WHAT YOU WILL DO → Would you copy out the following entries exactly, without any of the pictures?

INPUT RECORDS →
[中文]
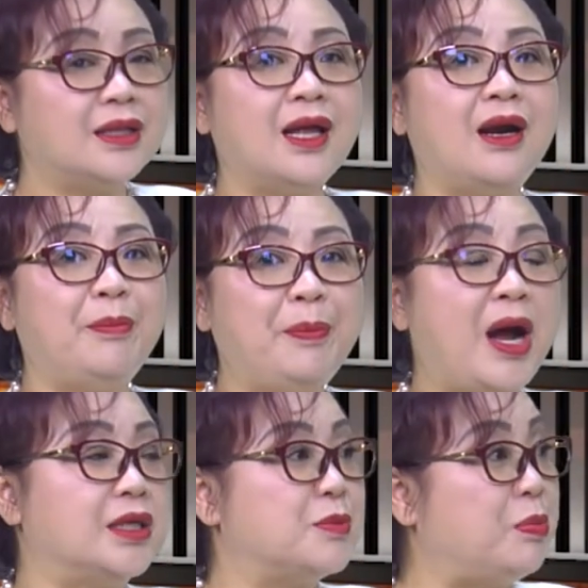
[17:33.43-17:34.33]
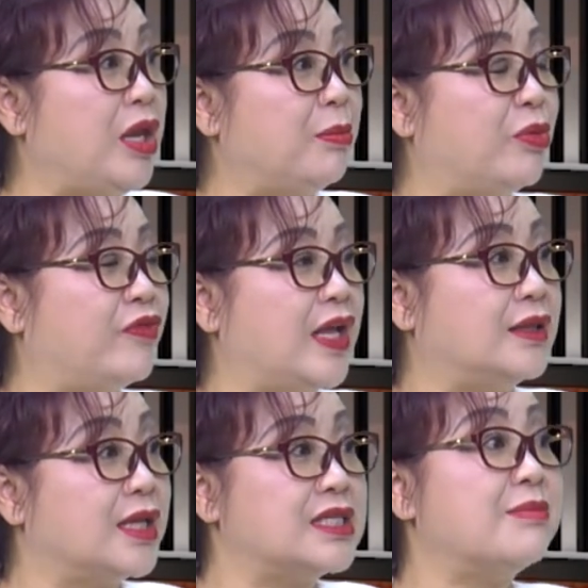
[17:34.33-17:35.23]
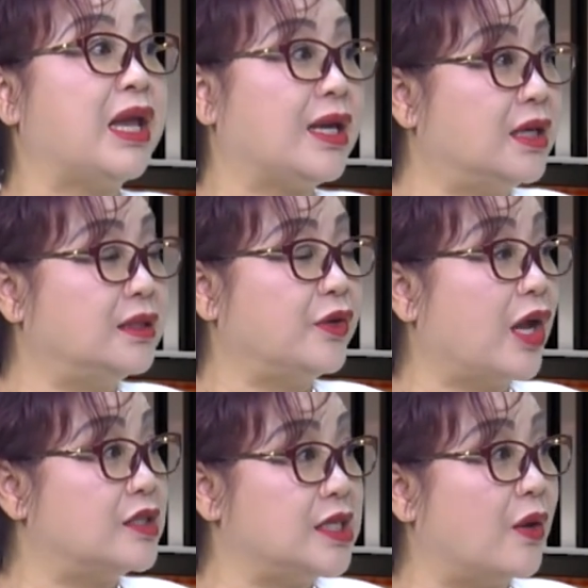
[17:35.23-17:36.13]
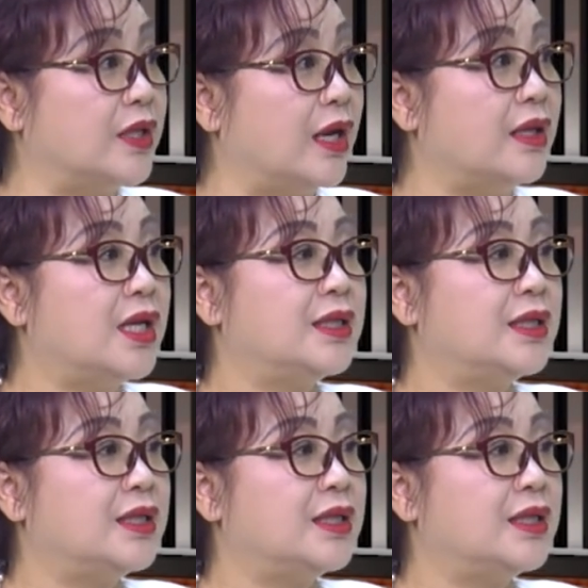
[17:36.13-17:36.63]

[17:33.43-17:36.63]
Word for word: 当然，Part B 部分那是每一个人都要交的。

REPLY →
[中文]
[17:33.43-17:34.33]
[17:34.33-17:35.23]
[17:35.23-17:36.13]
[17:36.13-17:36.63]

[17:33.43-17:36.63]
Word for word: 当然，Part B 部分那是每一个人都要交的。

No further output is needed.